I'm just completely in love with the world, with every congregation of droplets worshipping every cedar on the way to every post office. I'm in love with librarians, still sleeping, not yet on their way to the library. But maybe they're awake now, in the early morning, having some coffee & some private time before they head out to be there in case I might be coming by. I'm in love with the sun, boiling out its photons (&, of course, neutrinos) & I'm in love with every photon born in the solar core, struggling through the dense gases for 40 thousand years before it escapes to make the 8 minute journey to earth, in case I might be there. (Or some other beautiful being, be it rock or plankton or hummingbird.) There is such squanderous beauty everywhere. All that is contemporaneous with me, & all that has been, & all that will be -- I am in love with it. So much beauty been & now & yet to come.

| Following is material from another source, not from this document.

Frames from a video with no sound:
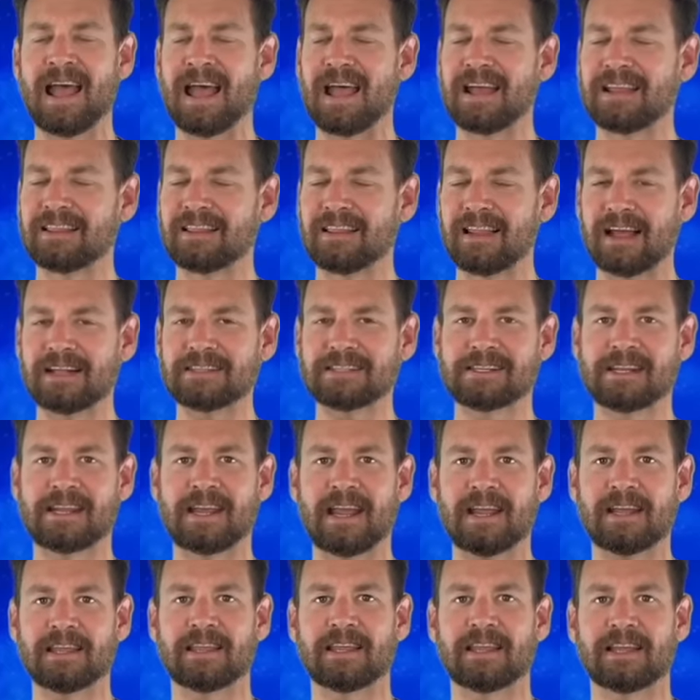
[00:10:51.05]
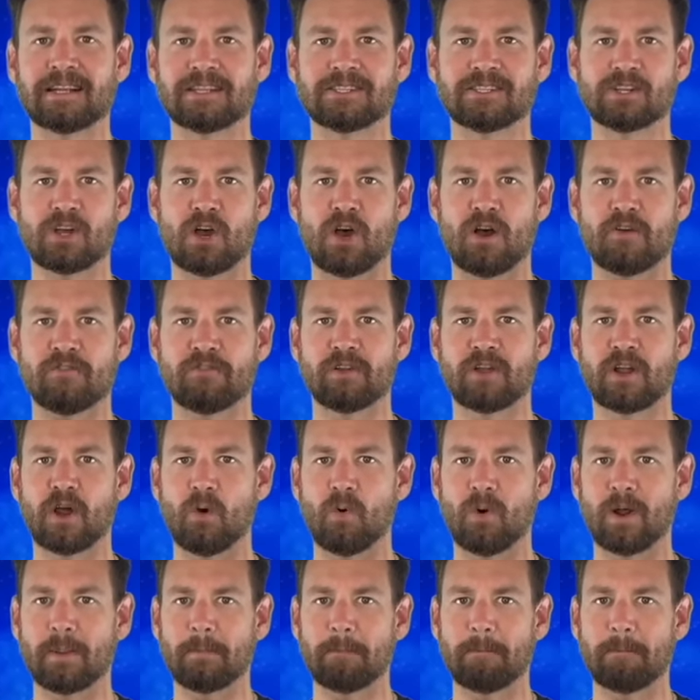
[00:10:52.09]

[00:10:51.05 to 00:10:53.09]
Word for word: and let's kick things off going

It is delicious to eat & drink the idea of that with my mind & heart & soul -- even the parts that have never & will never be in range of my sensors. Dear eyes. Dear ears. Dear taste buds. Dear nose buds. Dear skin cells. I love you all so much.

Blog alternative:
276. Spend a few moments with the idea of all the beauty you'll never see or taste or sense in any way, the infinite beauty. Then spend a few moments with beauty you can (appreciatively) sense. Coffee with just the right amount of milk (which, for you, could be no milk). A blue glass. Your own smile in a mirror. The soft coziness of your robe. (Mine is made of bamboo!)